**Your goal**
An exact copy of the data is needed, one that excludes all pictures.

[[ Provided records, beginning ]]

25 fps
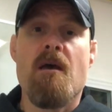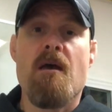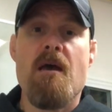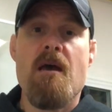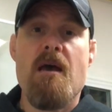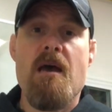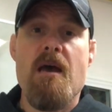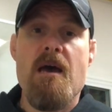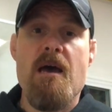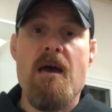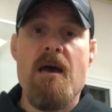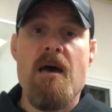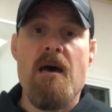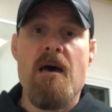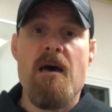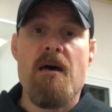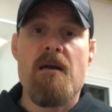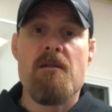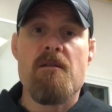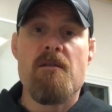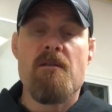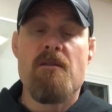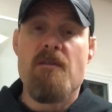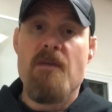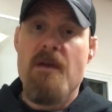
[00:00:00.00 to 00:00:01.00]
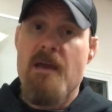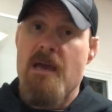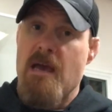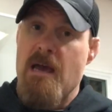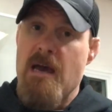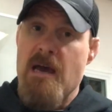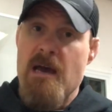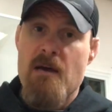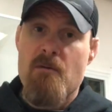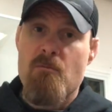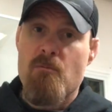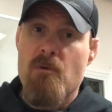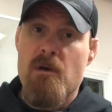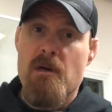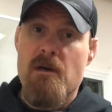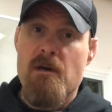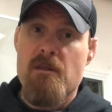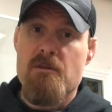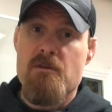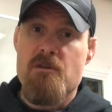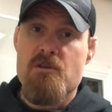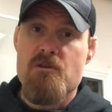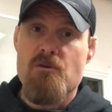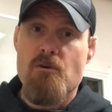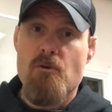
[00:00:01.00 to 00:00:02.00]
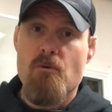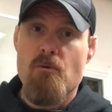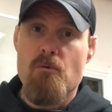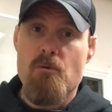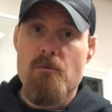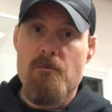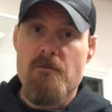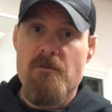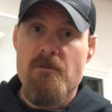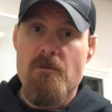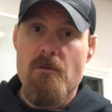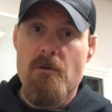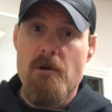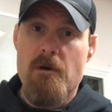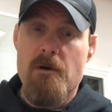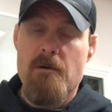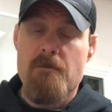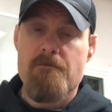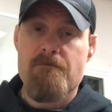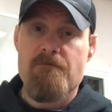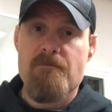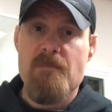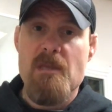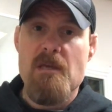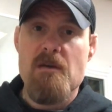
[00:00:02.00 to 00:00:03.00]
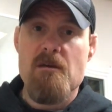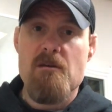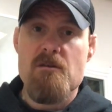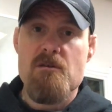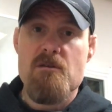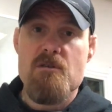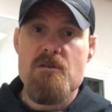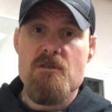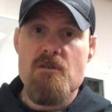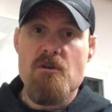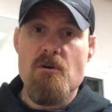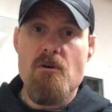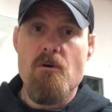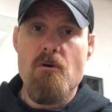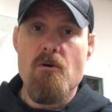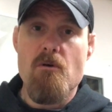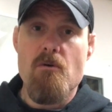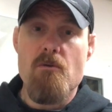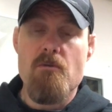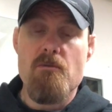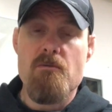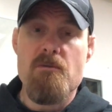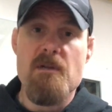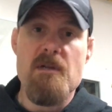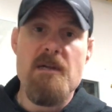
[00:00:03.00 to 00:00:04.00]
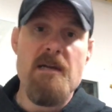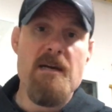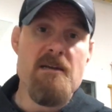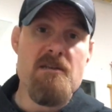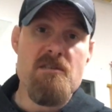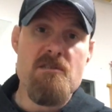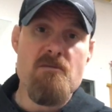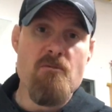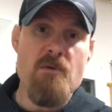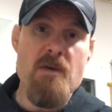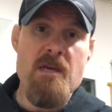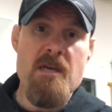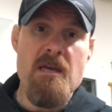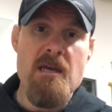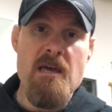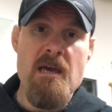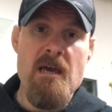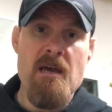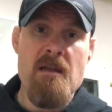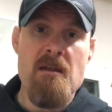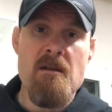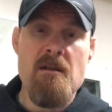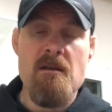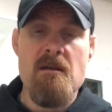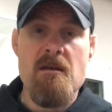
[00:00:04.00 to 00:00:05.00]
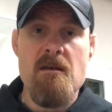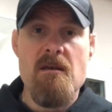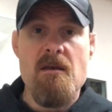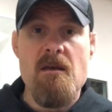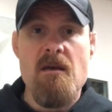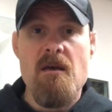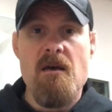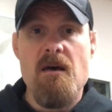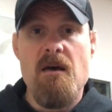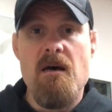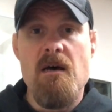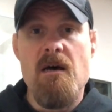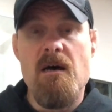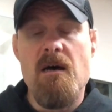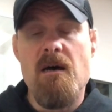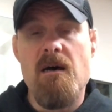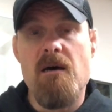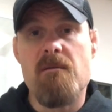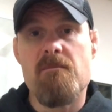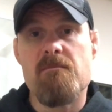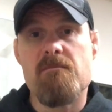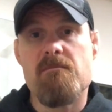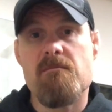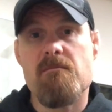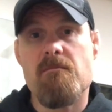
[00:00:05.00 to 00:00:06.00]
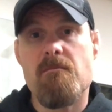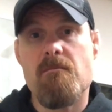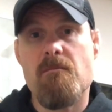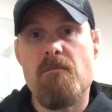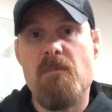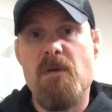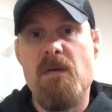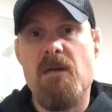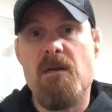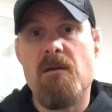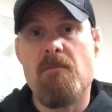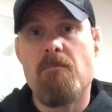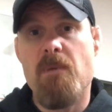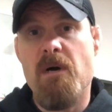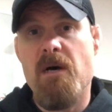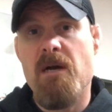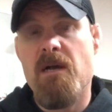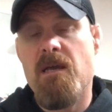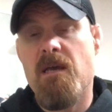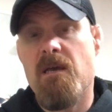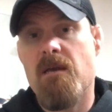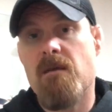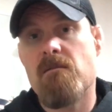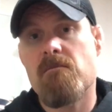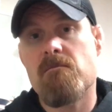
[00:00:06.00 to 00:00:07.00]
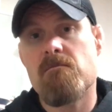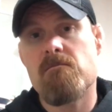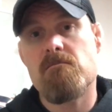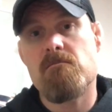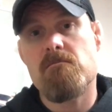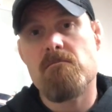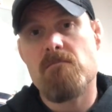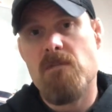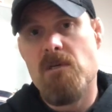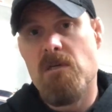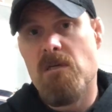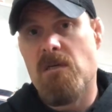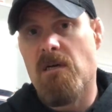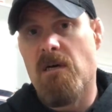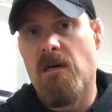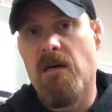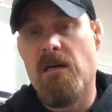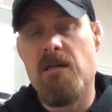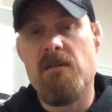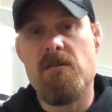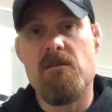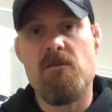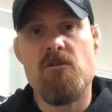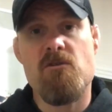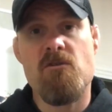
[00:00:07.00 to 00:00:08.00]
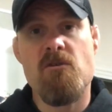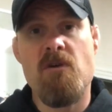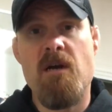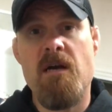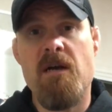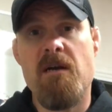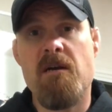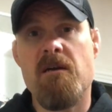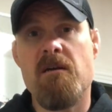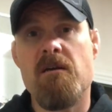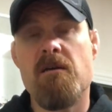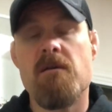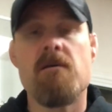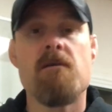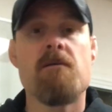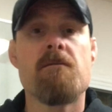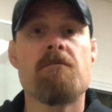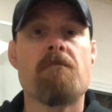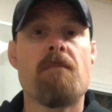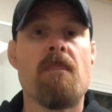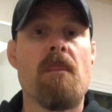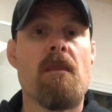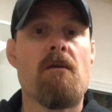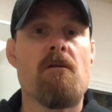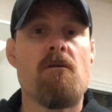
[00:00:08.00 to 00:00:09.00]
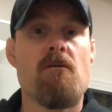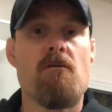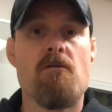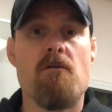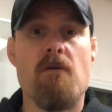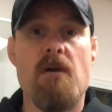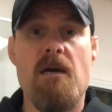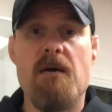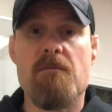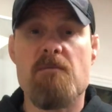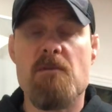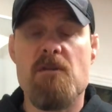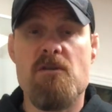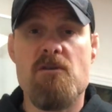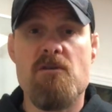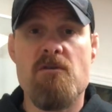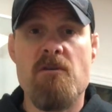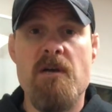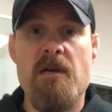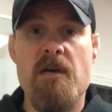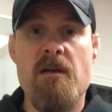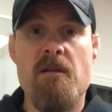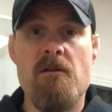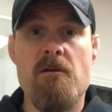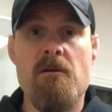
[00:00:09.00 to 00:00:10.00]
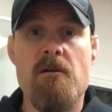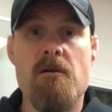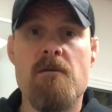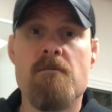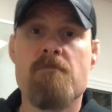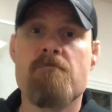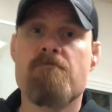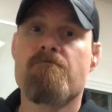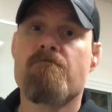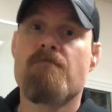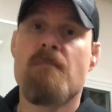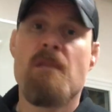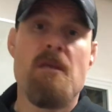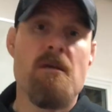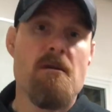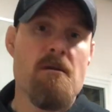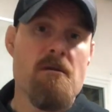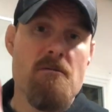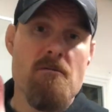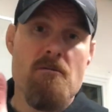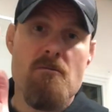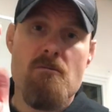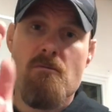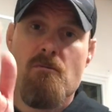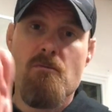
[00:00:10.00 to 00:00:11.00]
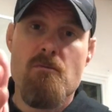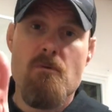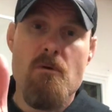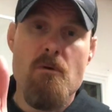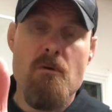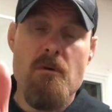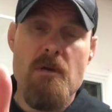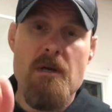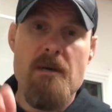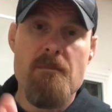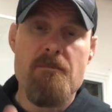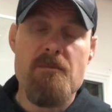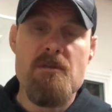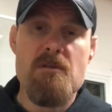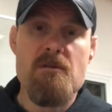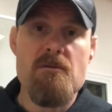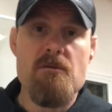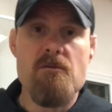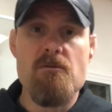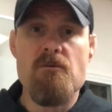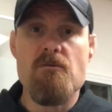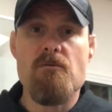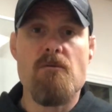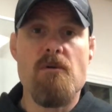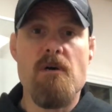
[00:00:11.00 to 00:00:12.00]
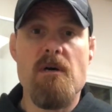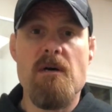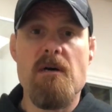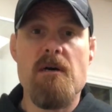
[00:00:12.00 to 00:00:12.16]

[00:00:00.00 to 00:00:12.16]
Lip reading: and they had one on the showroom floor. So the next weekend, me and a buddy got in the truck, grabbed a trailer, rode up to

[[ Provided records, end ]]

**Answer for this exercise**
25 fps
[00:00:00.00 to 00:00:01.00]
[00:00:01.00 to 00:00:02.00]
[00:00:02.00 to 00:00:03.00]
[00:00:03.00 to 00:00:04.00]
[00:00:04.00 to 00:00:05.00]
[00:00:05.00 to 00:00:06.00]
[00:00:06.00 to 00:00:07.00]
[00:00:07.00 to 00:00:08.00]
[00:00:08.00 to 00:00:09.00]
[00:00:09.00 to 00:00:10.00]
[00:00:10.00 to 00:00:11.00]
[00:00:11.00 to 00:00:12.00]
[00:00:12.00 to 00:00:12.16]

[00:00:00.00 to 00:00:12.16]
Lip reading: and they had one on the showroom floor. So the next weekend, me and a buddy got in the truck, grabbed a trailer, rode up to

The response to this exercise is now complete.